There are some useful custom variables like

  • counsel-gtags-use-input-at-point: To use thing-at-point functions.

  • counsel-gtags-debug-mode : To enable debug mode which prints some of the commands in the *Messages* buffer.

  • counsel-gtags-use-dynamic-list:

    When this option is non-nil the list of candidates will be filtered externally with a grep command and use ivy-read :dynamic t; so every change in the input will call the external process to update candidates list.

    When counsel-gtags-use-dynamic-list is nil the candidates list from grep -c is passed to emacs without any filter and the filtering is made with ivy-read command, the external process is called only once per invocation, but the list may be too large in some projects.

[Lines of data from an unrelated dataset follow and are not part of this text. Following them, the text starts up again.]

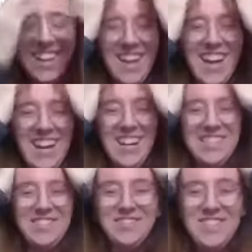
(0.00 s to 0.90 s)
I
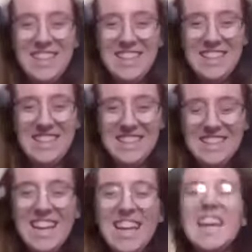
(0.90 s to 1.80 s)
don't mean this
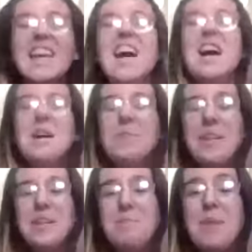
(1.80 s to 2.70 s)

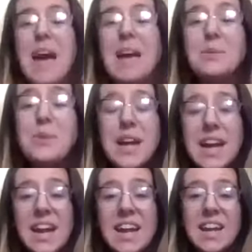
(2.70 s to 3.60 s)
in a bad
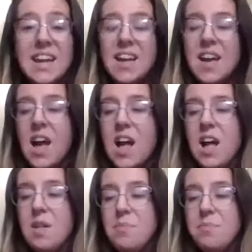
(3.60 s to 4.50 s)
way,
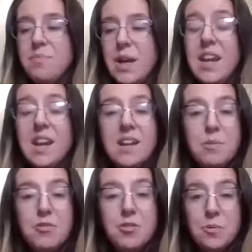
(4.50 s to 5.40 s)
but I am
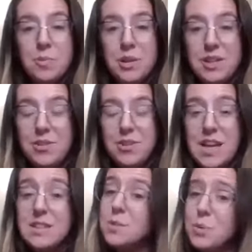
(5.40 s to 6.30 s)
a firm believer
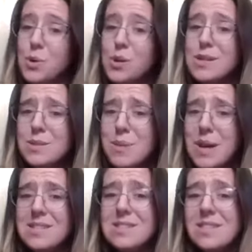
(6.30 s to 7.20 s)
that supported is
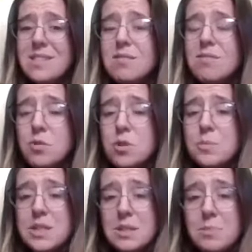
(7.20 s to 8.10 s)
best and
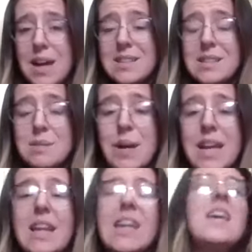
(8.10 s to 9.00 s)
informed is best. But
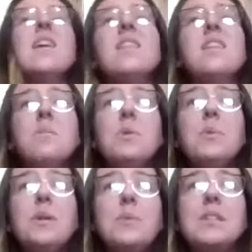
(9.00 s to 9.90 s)
the number
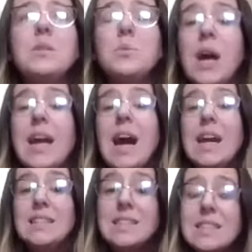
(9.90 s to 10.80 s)
one reason why I
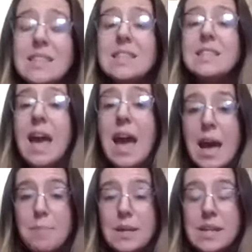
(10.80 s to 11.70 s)
see this
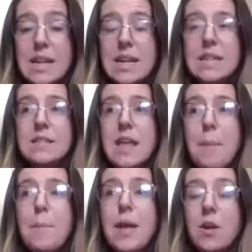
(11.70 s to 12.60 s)
happening is that
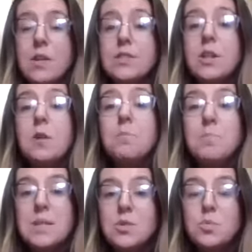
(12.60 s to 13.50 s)
parents are
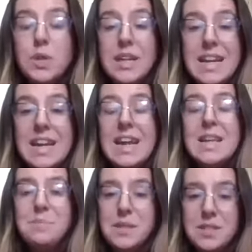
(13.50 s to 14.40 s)
misreading
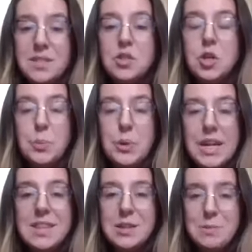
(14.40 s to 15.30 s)
and
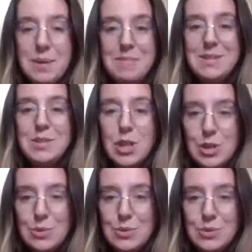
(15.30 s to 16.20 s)
misinterpreting their baby's
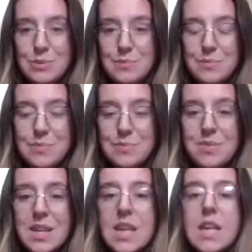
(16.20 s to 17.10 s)
cues.
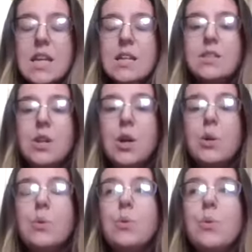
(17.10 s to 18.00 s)

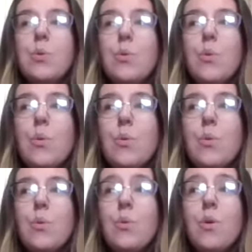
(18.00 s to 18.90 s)
So
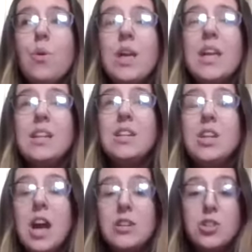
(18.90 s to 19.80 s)
in a
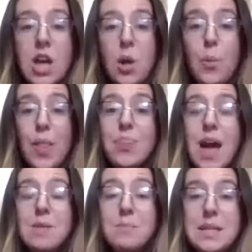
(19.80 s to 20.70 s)
nutshell, what
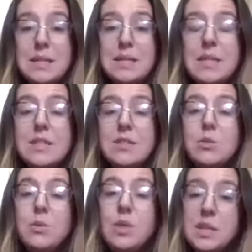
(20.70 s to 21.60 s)
that means is
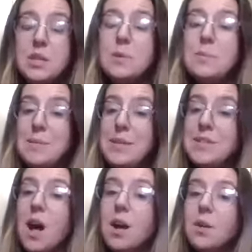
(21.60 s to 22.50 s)
you think your baby's
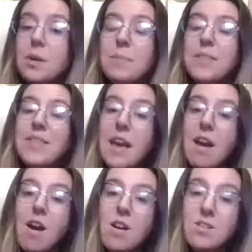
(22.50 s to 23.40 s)
hungry, but they
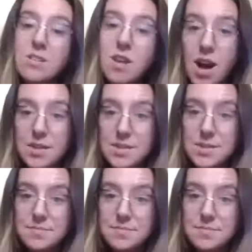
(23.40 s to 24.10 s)
are not.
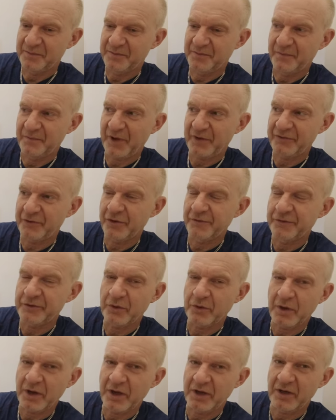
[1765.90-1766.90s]
But I've covered
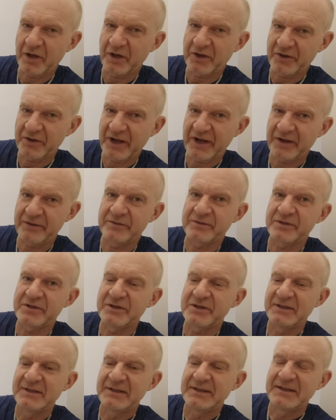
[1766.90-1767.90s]
quite a lot of ground,
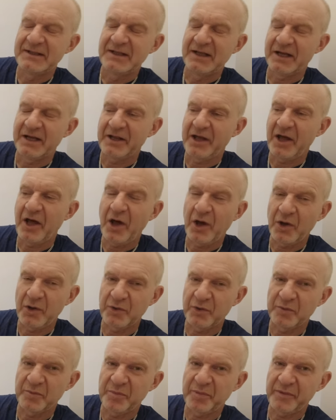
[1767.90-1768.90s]
and I
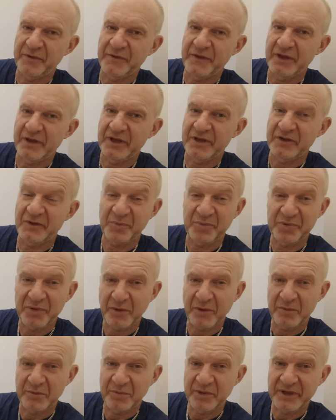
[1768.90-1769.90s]
hope that it's
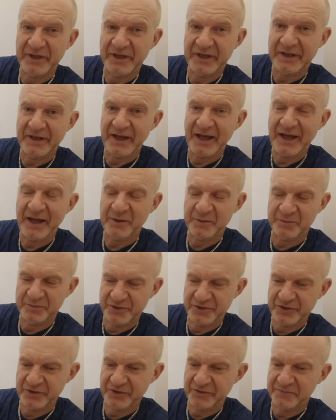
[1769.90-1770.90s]
probably
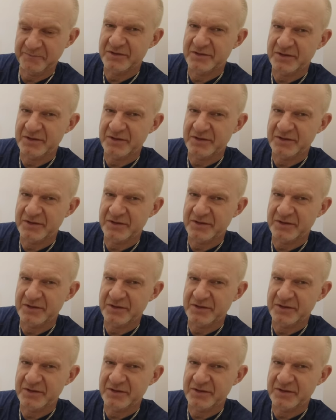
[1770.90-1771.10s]
helped you.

This option is recommended when using tramp and slow connections and/or the expected output of global -c is not extremely large.

    In my use case, nil performs better when using tramp and global -c in the remote host returns ~5000 candidates. When working locally it also performs better in most of the cases.

See also

My other "using global from withing Emacs" package: global-tags.el I stopped using this package (, created) and started using that one, which works best with ivy-xref. This package and global-gtags are really hard to maintain because newcomers have to absorb a lot of hacks so the code can work.

This packages is mostly "make things friendly for ivy", while global-gtags is mostly "fight compilation-mode to present a decent UI". None use Emacs' native xref.el.